Family Finance asked Eliot Einarson, a financial planner who heads the Winnipeg office of Ottawa-based Exponent Investment Management Inc., to work with Anita. “She understands how expensive retirement can be,” he explains.
Setting a retirement budget
Her current average monthly spending is $3,832. We can round up to $4,000, Einarson suggests. Her planned trips will add $3,000 per month to average monthly spending, making it $7,000. At present, her income consists of $1,036 from the Canada Pension Plan, $620 from Old Age Security, and $1,385 from her RRIF with a $308,000 balance. The sum of these income sources is $3,041 per month. After 13 per cent average tax, she has $2,645 to spend. She makes up shortfalls with tax-free withdrawals averaging $1,360 per month from a corporate account. That adds up to $4,006 per month and covers basic needs.
In order to boost income to $7,000 per month, she should first tap her $190,000 RRSP. If annuitized to pay out all income and principal over the 29 years to her age 95, then with a three per cent return after inflation, it would generate $9,900 per year. That’s about $825 per month.
If she then turns to her inheritance, minus $45,000 to top up her $27,500 TFSA, she’ll have another $305,000 she can invest at three per cent per year. That’s enough to add $24,800 per year or $2,067 per month for the next 15 years, and can cover most of her travel costs.
As well, Anita can sell her cottage for $280,000 after fees and selling costs.
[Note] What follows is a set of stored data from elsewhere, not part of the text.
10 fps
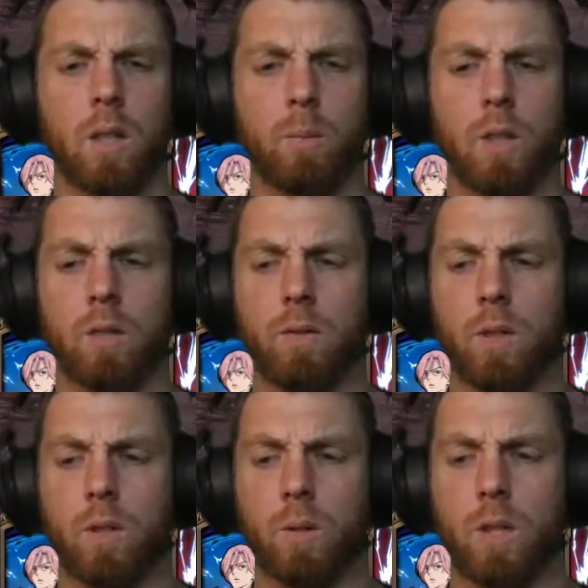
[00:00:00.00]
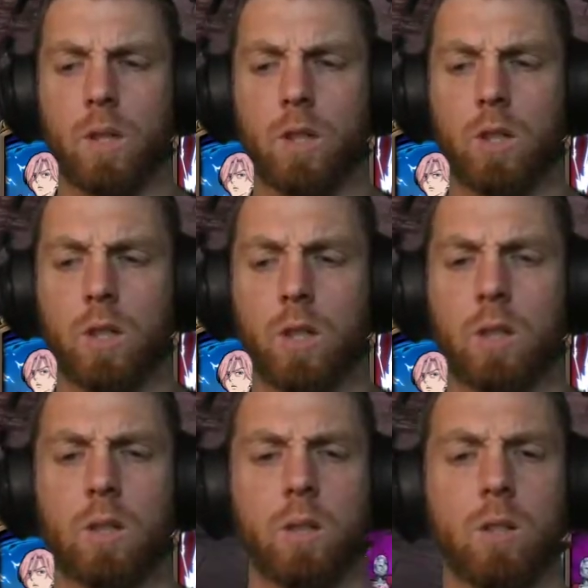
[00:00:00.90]
How far away is she?
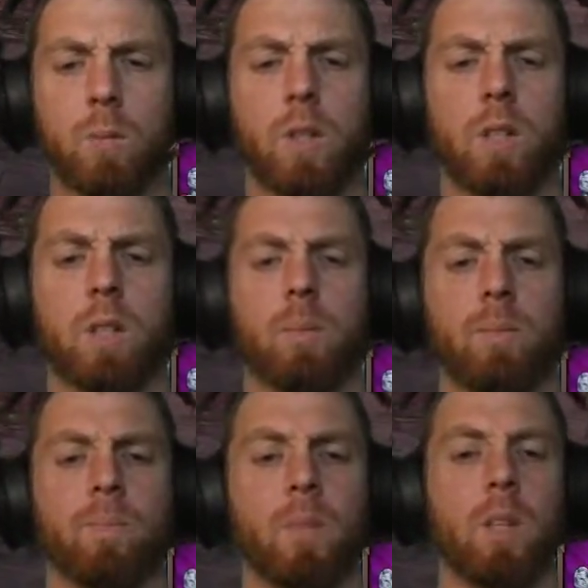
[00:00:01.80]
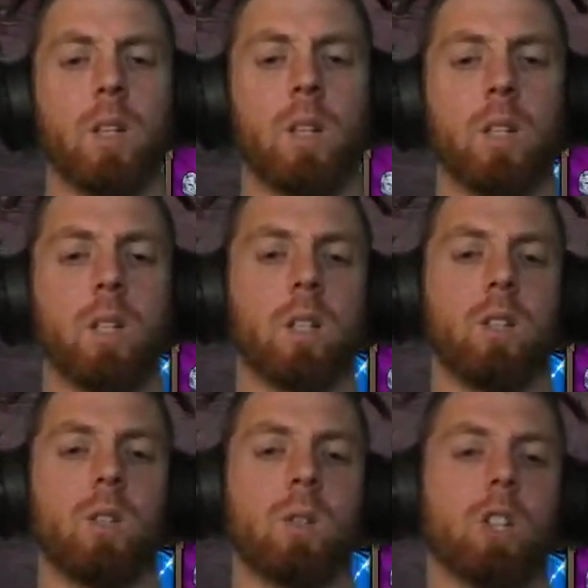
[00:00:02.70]
Drop that.
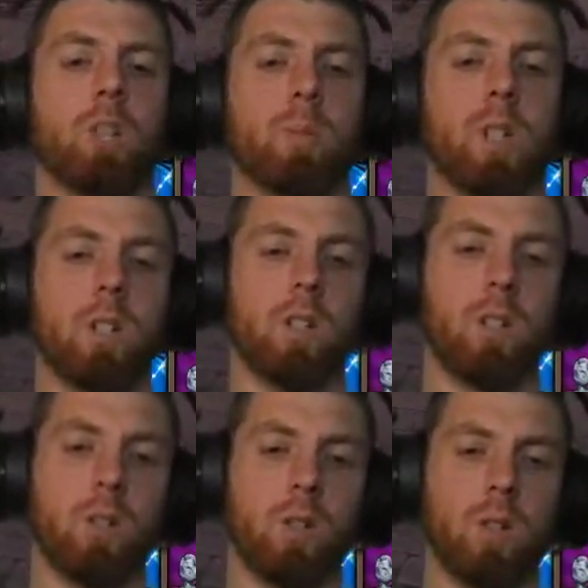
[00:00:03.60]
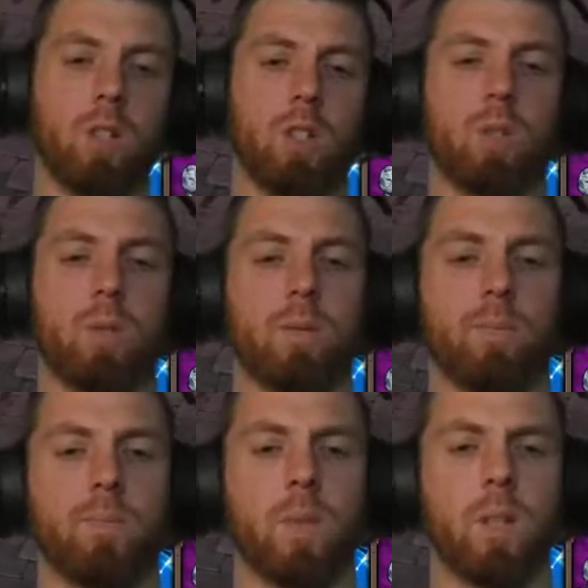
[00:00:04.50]
You go, my dude. You do you.
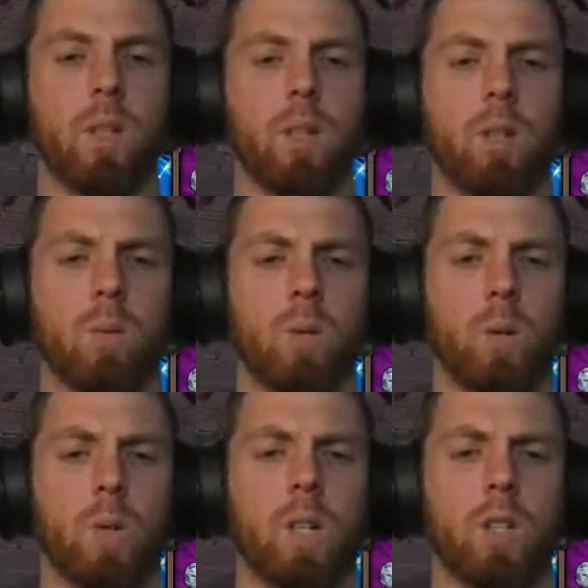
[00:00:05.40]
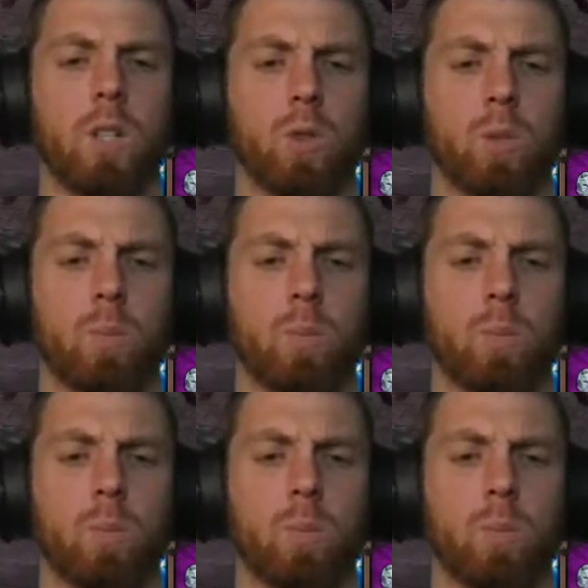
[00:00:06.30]
Wait, why is your...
That would provide $22,800 per year or $1,900 per month for 15 years.
Excluding any tax-free withdrawls, the pretax amounts add up to $7,833. After 20 per cent average tax, that will leave her with $6,266 per month, still a little short of her goal.
Her tax-free holdings can close the gap. First, her TFSA of $69,500 after top up will generate $5,650 per year or $470 per month for 15 years while the remaining $100,000 she has as a shareholder loan would produce $8,132 per year or $680 per month. That would make her total spendable income $7,416 per month, a little over her her $7,000 target.
In about 15 years at age 81, she will lose many of these sources of income, leaving her with only her government benefits and registered accounts. At that time, she plans to sell her principal residence and invest the funds to support her income needs. Assuming the property price only keeps pace with inflation she would net about $620,000 of capital after the sale. If invested to her age 95 and used as income she could expect this capital to add another $53,289 per year before tax, ensuring her comfortable retirement lifestyle can continue.
If Anita lives beyond age 95, with all of her financial assets spent, her house and cottage sold and their proceeds spent, she would have to rely on CPP and OAS which, using 2021 values, would add up to $1,656 per month. It is unlikely that this income would provide the late life retirement she imagines.
A backup plan
The reality of Anita’s situation is that she may not have the opportunity to spend as much as she hopes on travel. We hesitate to project current virus-driven problems in the travel industry for many years, but social distancing, may force her to save for a rainy day or for life beyond her travel plans. Anita can set a reserve with a standby monthly contribution of $500. After 29 years with interest at 3 per cent, the account would have $271,300. This reserve would be prudent for the good fortune of longer than expected life.